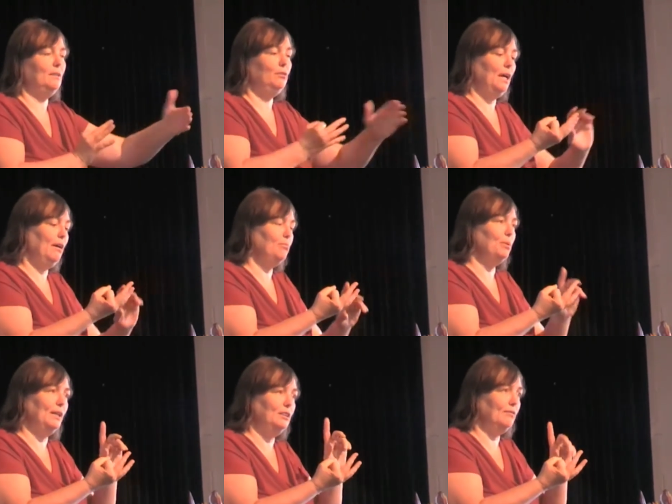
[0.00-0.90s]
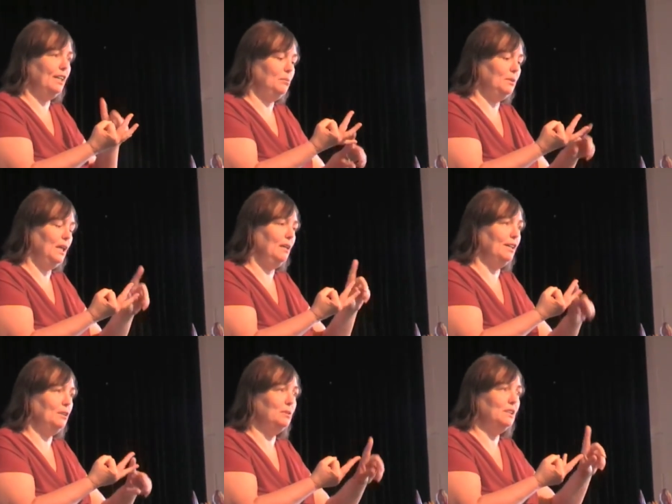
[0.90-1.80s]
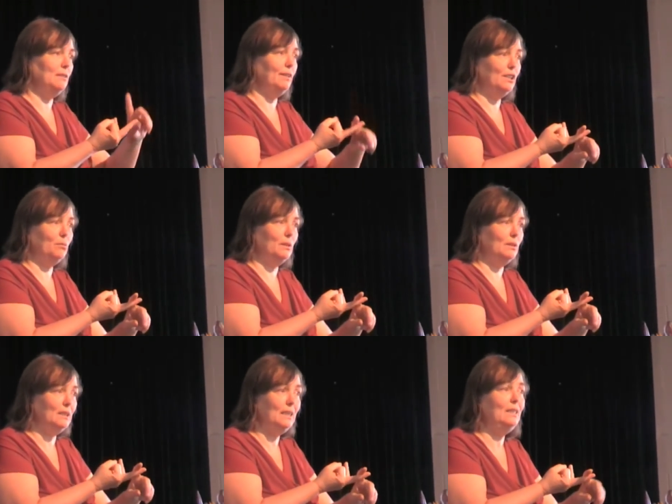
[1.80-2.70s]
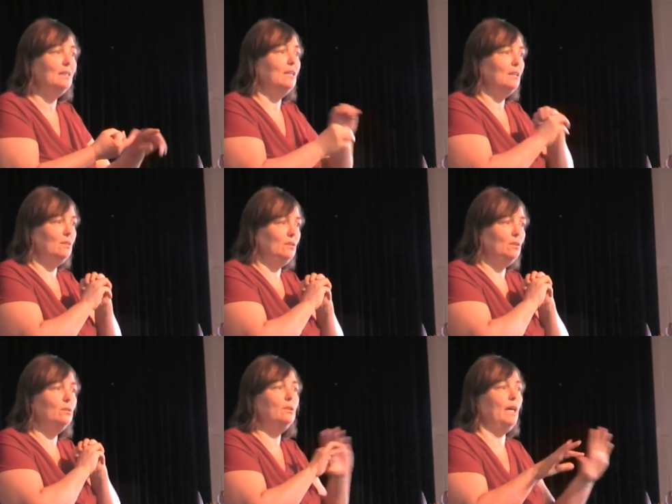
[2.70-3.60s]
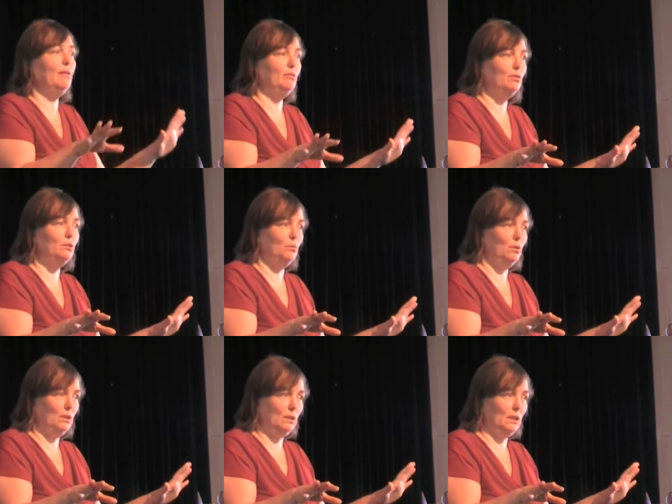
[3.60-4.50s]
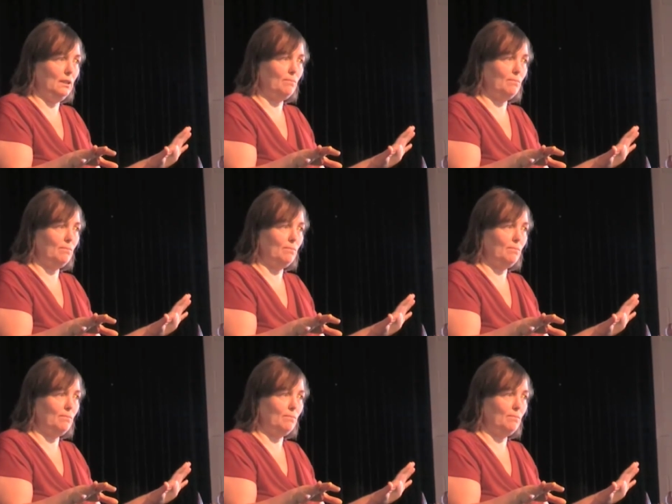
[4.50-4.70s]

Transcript: If you have plenty of vitamin A, vitamin C, vitamin D, you have good immunity.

Your objective: Exactly the lines from the one containing "[0.90-1.80s]" through the last line of the material above, both included and free of pictures, should make up your answer, please.

Task solution:
[0.90-1.80s]
[1.80-2.70s]
[2.70-3.60s]
[3.60-4.50s]
[4.50-4.70s]

Transcript: If you have plenty of vitamin A, vitamin C, vitamin D, you have good immunity.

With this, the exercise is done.